I don't know about your experience, but most of the sermons that I have heard or read on the passage of Scripture I just shared have not said much about the sower. I have to confess to contributing to that situation, since that has also been the case with sermons that I have preached. They have usually focused on the reliability of the seed and on soils and on the responsibility of the Christian to be good soil in which the seed can grow, but with little said about the sower.

This minimizing of the sower isn't really difficult to defend or to understand, since this is precisely what Jesus does. He begins with, "Behold, a sower"....and that is the last you hear of the guy. He moves quickly on to the act of sowing and a description of the field and the varying yields of the harvest, and never he mentions the sower again. Likewise, when we read the explanation of the parable that comes a little later, the seed is said to be the Word of God and the kinds of soil are named as representing the varying receptiveness with which it is received, but again, nothing is said about the sower. It is little wonder that we tend to deal with this passage as a Parable of Seed and Soil.
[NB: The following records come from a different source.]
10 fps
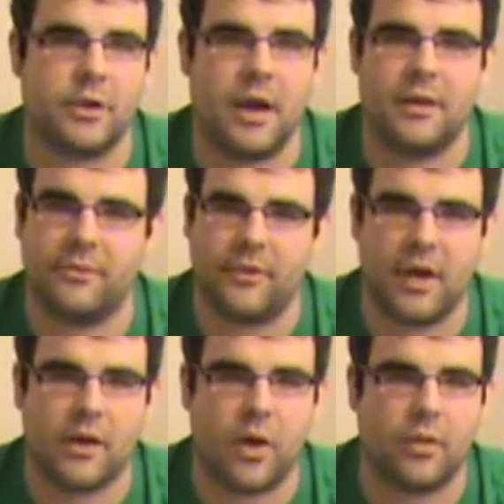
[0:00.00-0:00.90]
trying to
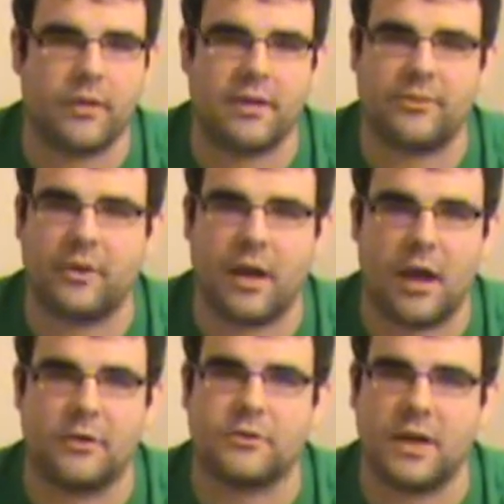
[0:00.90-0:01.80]
find all the different
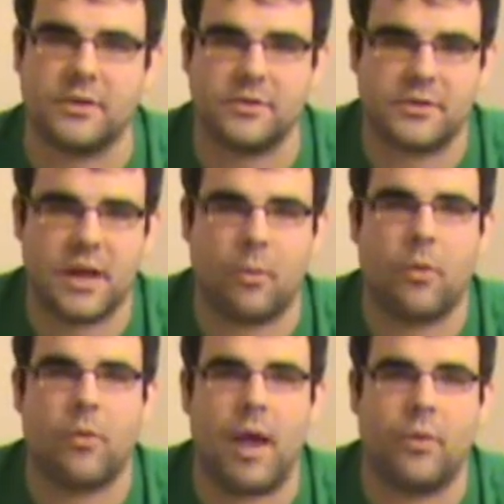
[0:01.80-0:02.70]
kind of treasures that
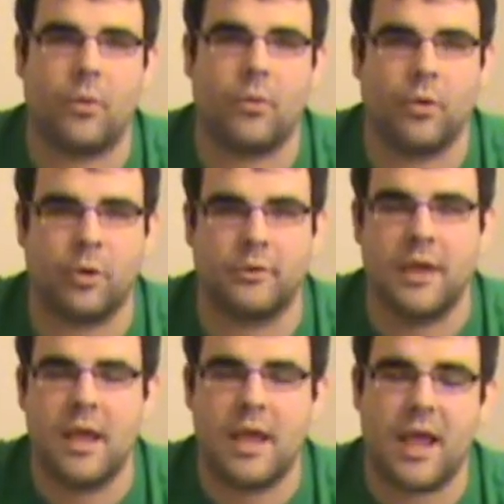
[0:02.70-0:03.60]
were around the world
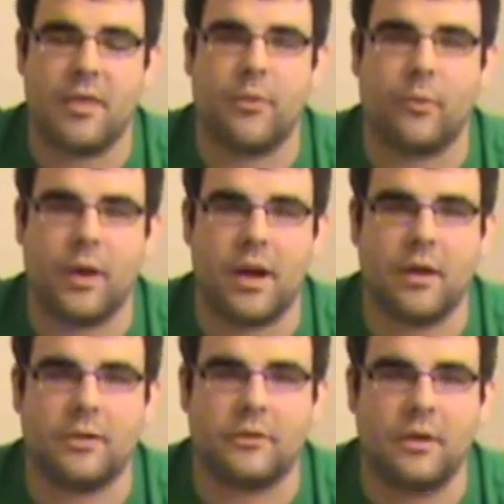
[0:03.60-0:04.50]
and the
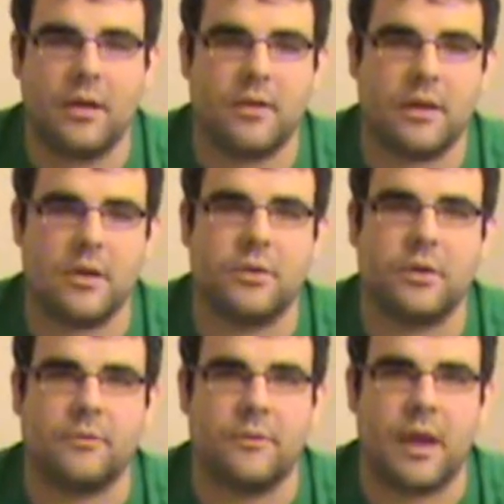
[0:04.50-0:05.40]
rares that you
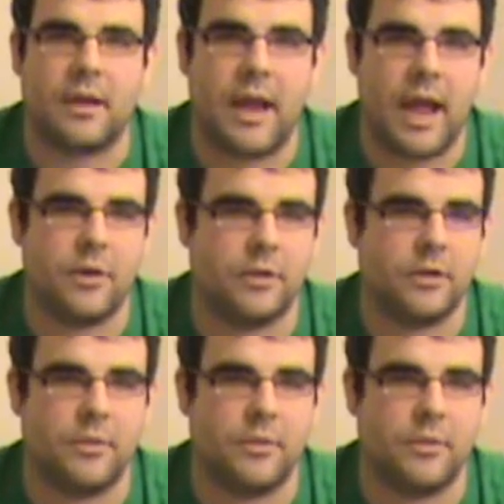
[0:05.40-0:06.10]
could encounter.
I do not want to argue the legitimacy of that application. As I said, that is clearly the emphasis that Jesus made. We must not let the seed of the Word lie just on the surface of our lives where the wind will blow it away; we must not so clutter our lives with the cares of this world that the Gospel gets choked out; we need to root the Word deeply so it will endure and not fade away when hard times come; we need to hear and receive the seed into good soil and bring forth an abundant harvest.
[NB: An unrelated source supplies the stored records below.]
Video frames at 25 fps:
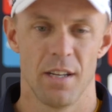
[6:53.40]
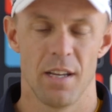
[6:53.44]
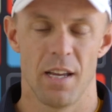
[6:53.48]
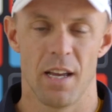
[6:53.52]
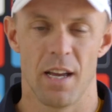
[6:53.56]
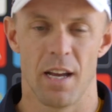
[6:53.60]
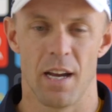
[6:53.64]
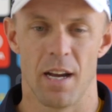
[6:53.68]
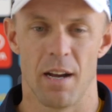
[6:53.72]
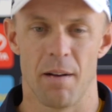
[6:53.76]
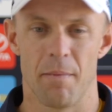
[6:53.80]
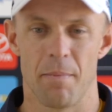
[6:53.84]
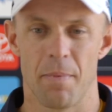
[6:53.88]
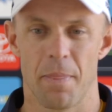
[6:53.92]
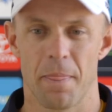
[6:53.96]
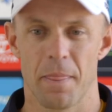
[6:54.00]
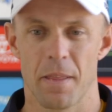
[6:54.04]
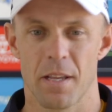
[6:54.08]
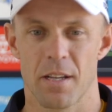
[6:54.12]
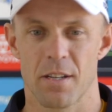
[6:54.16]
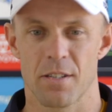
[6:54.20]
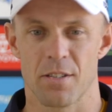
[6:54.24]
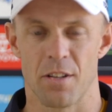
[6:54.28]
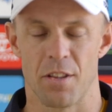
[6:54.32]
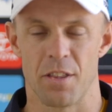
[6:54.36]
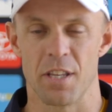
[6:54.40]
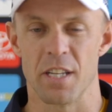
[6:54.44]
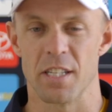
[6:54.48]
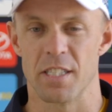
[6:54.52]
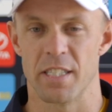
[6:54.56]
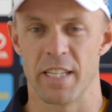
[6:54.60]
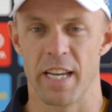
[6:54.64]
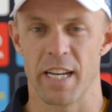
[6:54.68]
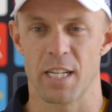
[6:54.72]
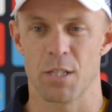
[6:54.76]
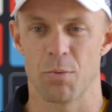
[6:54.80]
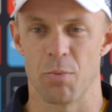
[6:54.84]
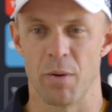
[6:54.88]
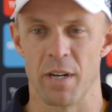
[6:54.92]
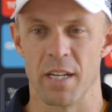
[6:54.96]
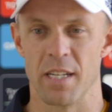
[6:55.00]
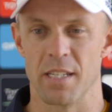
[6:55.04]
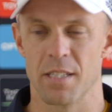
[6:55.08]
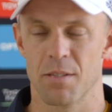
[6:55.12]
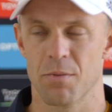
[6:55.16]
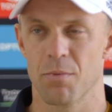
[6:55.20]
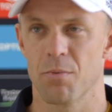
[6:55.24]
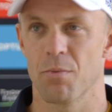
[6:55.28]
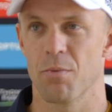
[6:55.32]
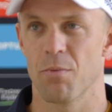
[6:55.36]
Because um, I think Tex, when
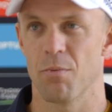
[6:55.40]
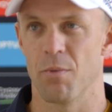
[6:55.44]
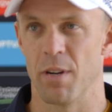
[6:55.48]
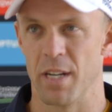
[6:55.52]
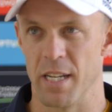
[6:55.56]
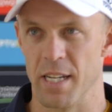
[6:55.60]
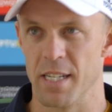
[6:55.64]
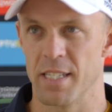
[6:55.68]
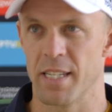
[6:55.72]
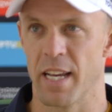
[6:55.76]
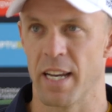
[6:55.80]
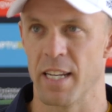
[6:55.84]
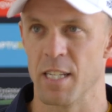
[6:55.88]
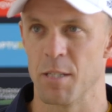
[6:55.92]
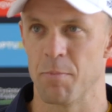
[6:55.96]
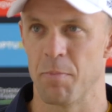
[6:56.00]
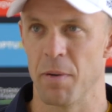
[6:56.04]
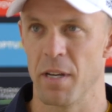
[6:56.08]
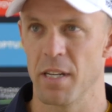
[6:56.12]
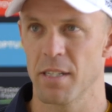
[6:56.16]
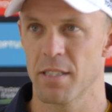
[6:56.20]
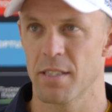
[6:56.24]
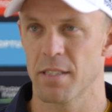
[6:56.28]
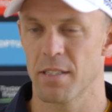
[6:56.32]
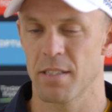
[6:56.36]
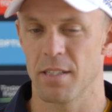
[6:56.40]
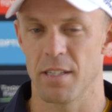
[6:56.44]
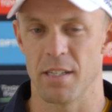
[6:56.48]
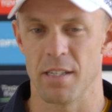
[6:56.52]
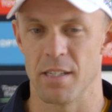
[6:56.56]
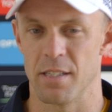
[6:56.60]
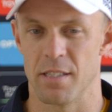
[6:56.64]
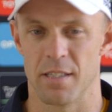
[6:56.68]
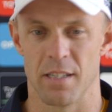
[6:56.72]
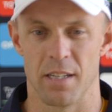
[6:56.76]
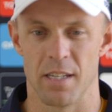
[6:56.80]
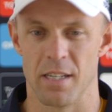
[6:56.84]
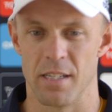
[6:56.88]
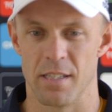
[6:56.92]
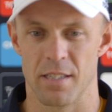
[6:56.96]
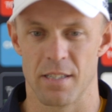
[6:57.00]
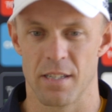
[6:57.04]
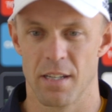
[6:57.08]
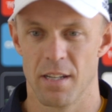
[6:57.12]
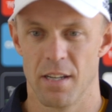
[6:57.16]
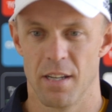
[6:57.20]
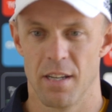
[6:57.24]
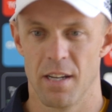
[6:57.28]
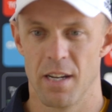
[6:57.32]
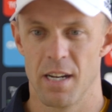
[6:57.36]
he's when he is at his best, is that
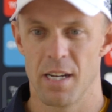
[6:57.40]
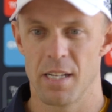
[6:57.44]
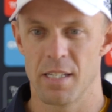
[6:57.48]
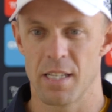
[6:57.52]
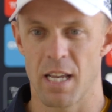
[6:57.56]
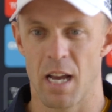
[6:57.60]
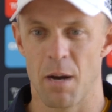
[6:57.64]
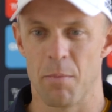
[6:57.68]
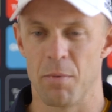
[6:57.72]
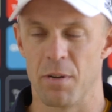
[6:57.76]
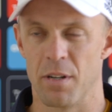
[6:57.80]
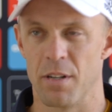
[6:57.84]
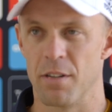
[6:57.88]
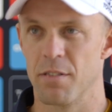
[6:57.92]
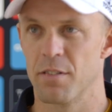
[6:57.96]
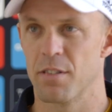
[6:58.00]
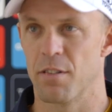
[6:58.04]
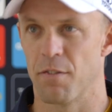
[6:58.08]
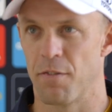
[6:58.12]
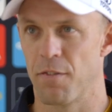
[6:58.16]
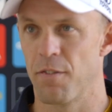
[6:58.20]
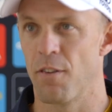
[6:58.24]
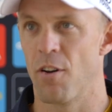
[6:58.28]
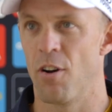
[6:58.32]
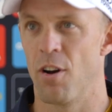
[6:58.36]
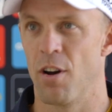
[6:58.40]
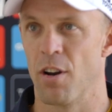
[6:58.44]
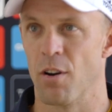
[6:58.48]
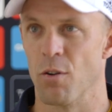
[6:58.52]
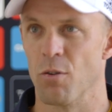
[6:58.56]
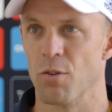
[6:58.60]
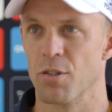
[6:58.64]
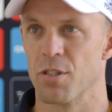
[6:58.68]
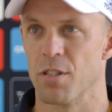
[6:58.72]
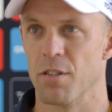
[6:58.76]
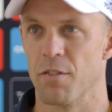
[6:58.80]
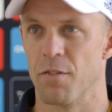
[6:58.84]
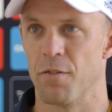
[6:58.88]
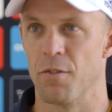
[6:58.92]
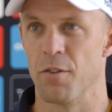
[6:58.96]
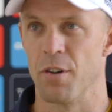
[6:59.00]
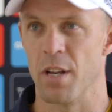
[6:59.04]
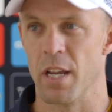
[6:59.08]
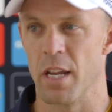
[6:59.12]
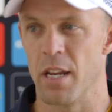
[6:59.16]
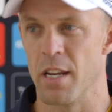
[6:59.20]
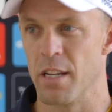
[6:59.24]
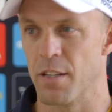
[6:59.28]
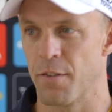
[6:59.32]
he's he's able to, to fly and launch at the footy.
All of that is one side of the Gospel, and it preaches well, especially in an activist culture. But this morning I would like us to also hear a word about the sower, because I think the picture of the sower in this parable, while it is passed over rather quickly, suggests something quite important about God and about the work of God in the world.

To begin with, have you ever asked yourself what kind of a farmer would sow valuable seed on a plot of ground such as Jesus described? There are rocks and brambles in the field; part of the soil is evidently a trodden path, or what we call "hardpan," where the seed will have little chance to germinate because the roots will never penetrate the surface; there are weeds in the soil that may choke out the seed before it reaches maturity; there are flocks of hungry birds just waiting for the seed to fall so they can pounce upon it. What kind of sower sows seed in a field like that?

Part of the answer that came to me as I pondered this story from this perspective was that a sower who sows seed in that kind of field is a sower who has that kind of field to sow. How is that for being profound?

We need to understand that Jesus is not talking about several different fields here, as if the farmer could choose the field he wanted to work in. He is talking about one field with different kinds of soil in different parts of the field.

It is also instructive to note that, in fact, the kind of field that Jesus described was precisely the kind of field that many of his hearers had to work with. No rich, black, fertile Michigan peat for most of these people! Folk tales about the land of Israel say that at creation, God gave his angels bags of stones and told them to spread the stones across the earth - some stories say there were seven bags, some say two - but the stories agree that one of the bags broke and spilled its allotment of stones intended for much of the rest of the world on this little plot of land that we have come to know as the Holy Land, an area that is only about fifty miles across and about one hundred and fifty miles in length.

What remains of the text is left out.